Health insurer nib has broken down the biggest roadblocks and wins in its journey to migrate 95 percent of its workloads to AWS, which started in 2015.
The insurer’s expansion into providing NDIS, travel insurance, telehealth services and B2B data services left it with disparate infrastructure, CIO Brendan Mills said at a press briefing announcing the closure of its last data centre; it had seven such facilities at one stage.
Mills said that “the growth trajectory” of the company meant “containing costs” – and this saw it move from “traditional infrastructure” to serverless computing.
Flexible, cloud-native microservices and access to other cloud-based emerging technology had been instrumental in helping nib to rapidly diversify and build new capabilities, he said.
Supporting more members required automating tasks like triaging policy coverage inquiries with chatbots and processing receipts submitted in claims with optical character recognition (OCR); more actuarial-specific AI projects like “payment integrity models” and “lapse modelling” were also in the pipeline, he added.
Cloud-enabled capabilities
The drive to explore cloud migration in early 2015 was to address “how we get a more focused investment in technology that benefits the customer as opposed to managing data centres and managing that infrastructure,” Mills said.
As well reinvesting data infrastructure expenditure into research and development, moving to AWS was “an opportunity to increase agility” with a more flexible environment.
“If you take the NDIS space for instance, we’ve made seven acquisitions there in about the last eight months give or take; that’s a testament to the fact that we’ve had a capability that’s allowed us to leverage that agility.”
Mills also credited several new features rolled out to nib’s app with the company’s ability to develop and deploy them in a cloud environment.
“If you think about the capability that we now have, just simply within our app today, you can virtually consult with a GP.
“One of our members or customers can check some of their symptoms using an AI-assisted tool; you can complete a skin check or health check; you can search and have a prescription delivered to your home or a medical certificate all within the app ecosystem.”
Trials and tribulations
The cloud migration spanned nine years in part owing to “momentum and prioritisation” variations across the period, as well as “regulatory landscape changes”.
It wasn’t until 2018, for example, that the Australian Prudential Regulation Authority (APRA) relaxed its restrictions on storing and processing customer data in the cloud.
The majority of nib’s front-facing websites and digital platforms were on AWS at that stage, but APRA’s new guidelines meant that nib could “set [a] very ambitious goal of reducing our [data centre] footprint to zero.”
The tiered regulatory system mandates financial institutions to consult APRA after their internal governance processes are completed for any migrations considered a “heightened risk” and that they demonstrate sufficient controls before migrating platforms classified as “extreme risks”.

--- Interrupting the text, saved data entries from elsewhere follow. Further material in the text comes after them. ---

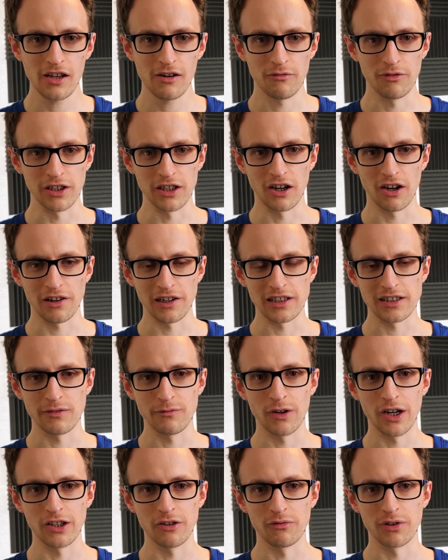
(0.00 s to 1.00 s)
regardless
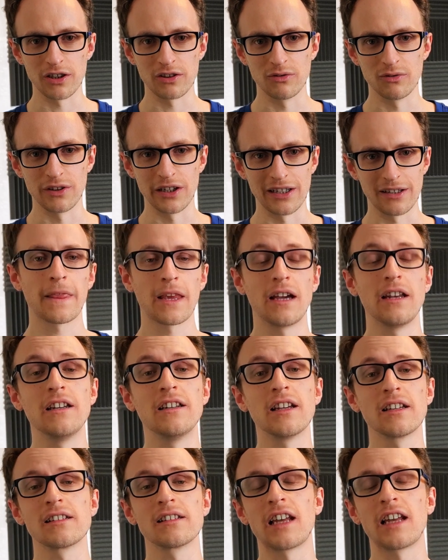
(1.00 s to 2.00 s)
of where you're recording. And
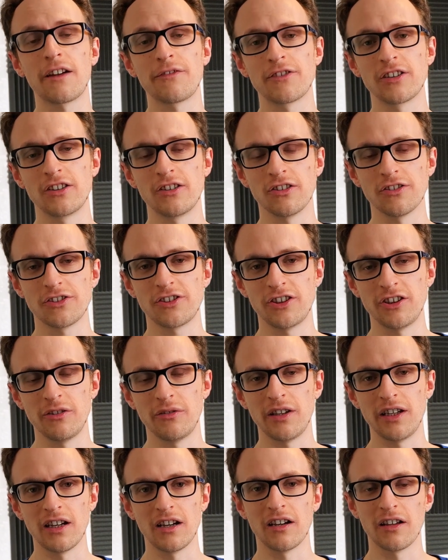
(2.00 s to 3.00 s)
it doesn't have to cost
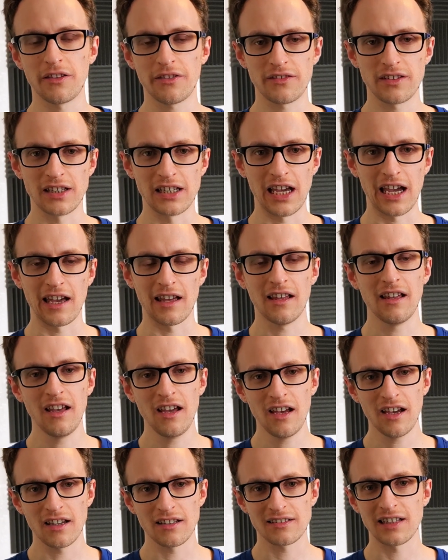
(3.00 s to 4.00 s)
you the earth to get
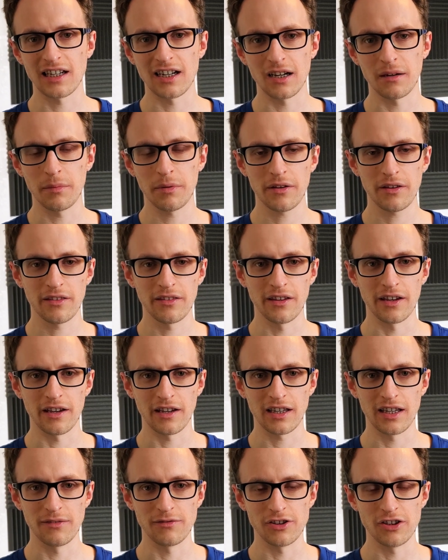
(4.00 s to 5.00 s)
a setup
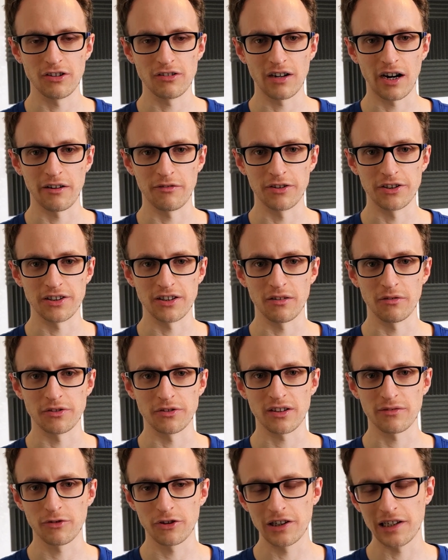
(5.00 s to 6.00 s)
that gives you great
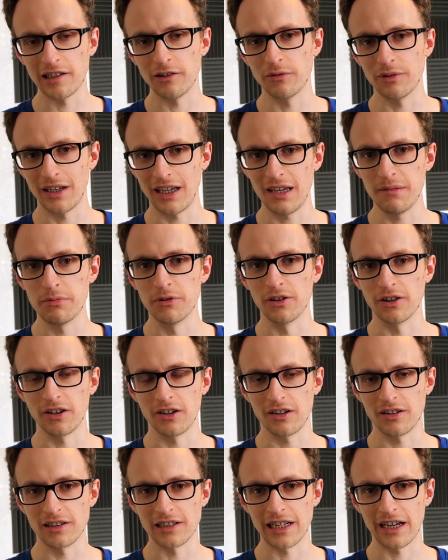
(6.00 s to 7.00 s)
results. I've got a little ebook
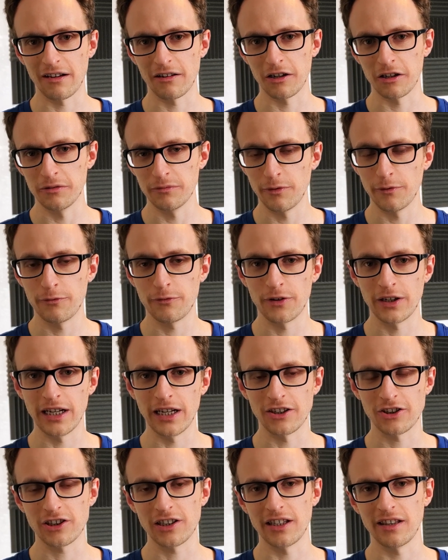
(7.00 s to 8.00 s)
you can download for free
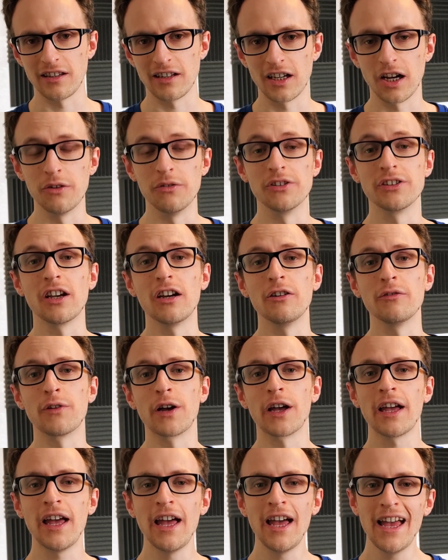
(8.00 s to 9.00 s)
actually that goes
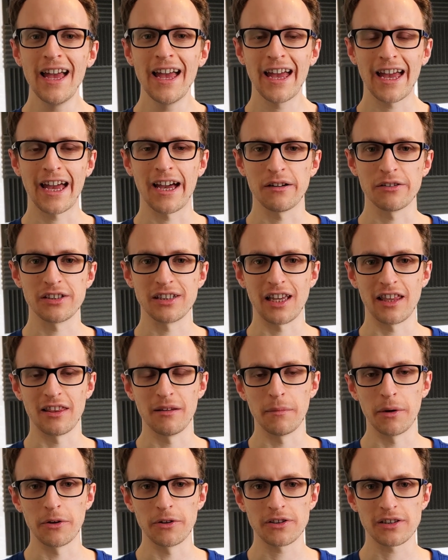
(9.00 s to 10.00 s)
over how to get
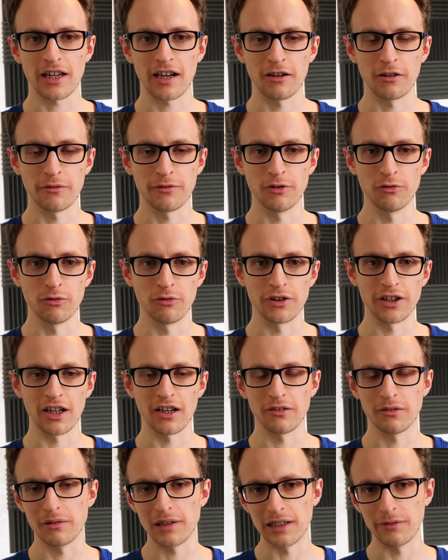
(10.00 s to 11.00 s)
the most out of your
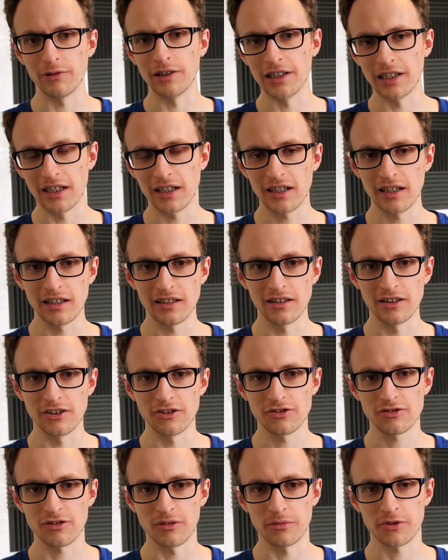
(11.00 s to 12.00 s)
audio. I'll leave a link in the
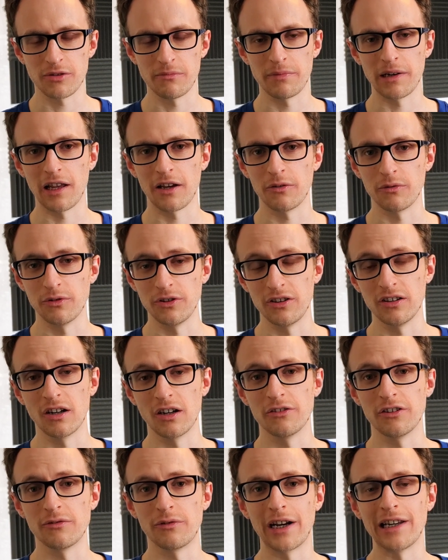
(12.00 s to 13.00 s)
description below, or you can
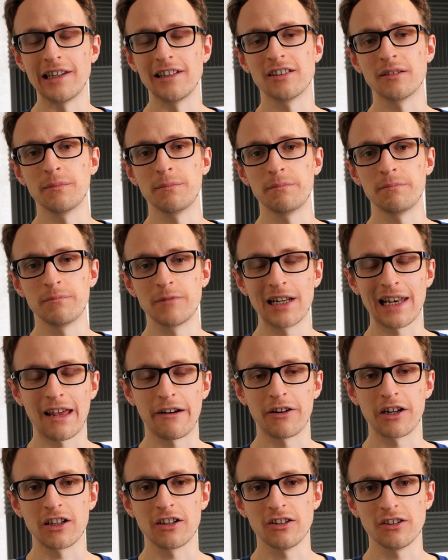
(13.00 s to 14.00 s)
go directly to
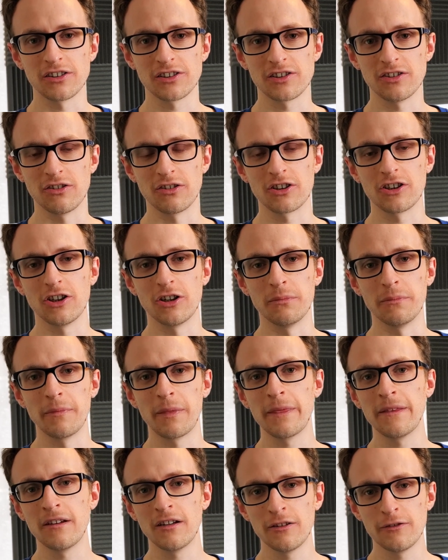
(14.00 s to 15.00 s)
claricast.com
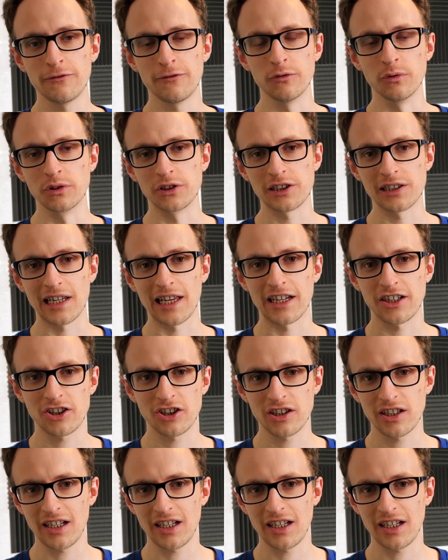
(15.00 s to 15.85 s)
forward slash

“In terms of some of the heavy lifting, we completed the first migration of what we call a system of record – and APRA defines as an extreme inherent risk platform – in 2019,” Mills said.
“That was with the migration of GU Health — one of our acquisitions — our corporate health business.”
APRA updated its standards for financial systems’ resilience and business continuity in July last year. The revised “operational risk management” regime, first released in July 2022, added new deadlines for notifying APRA about “offshoring agreements” and incidents “likely” to have financial or operational repercussions, but it won’t affect most outsourced IT and cloud contracts until 2026.
“We spent a lot of time with APRA both consulting directly with them as well as working out various artifacts and capabilities to make sure that we were aligned with their various cloud computing guides. I don’t want to say that it was difficult or hard, but there was certainly a lot of it.”
In addition to scoring regulatory approvals and under-prioritisation, Mills said nib had encountered “various other technical aspects where there have been pieces, which, in hindsight, the product set’s evolved or our applications haven’t lent themselves to a native deployment.”
“We’ve had to refactor applications that we might not have otherwise wanted to, but we were reasonably familiar with some of the challenges we were going to come across when we went in as well.
“Ultimately, we would have liked to have finished earlier, but I think that’s why it has elongated a little; that’s probably been our biggest challenge; balancing those priorities,” Mills said.
New AI use cases in the pipeline
Mills revealed new milestones reached by its customer-facing AI use cases and said that there were also several machine learning projects underway.
The insurer’s ‘voicebot’ nibby, trained on Amazon’s natural language processing models Lex and intelligent search platform Kendra is now nib’s primary support contact and has managed more than 3.2 million customer queries as of January 2024, Mills said.
When asked about new AI projects under development behind the scenes, Mill said, “Obviously, we’re an insurance business, so in the actuarial space is where we’re looking.
“Things like lapse [rate] modelling and intelligent document processing; some of these are in the early stages of maturity, and some of them are moving through to more mature stages.
“We’ve also got a whole program of work around ‘next best action’ and how we do personalised marketing and making sure that our marketing is more on point.
“Payment integrity models as well, being an insurer that’s the core: making sure we’re paying the right amount for the things we have. We have large data sets for claims; payments; so, it’s about making sure that’s on point.”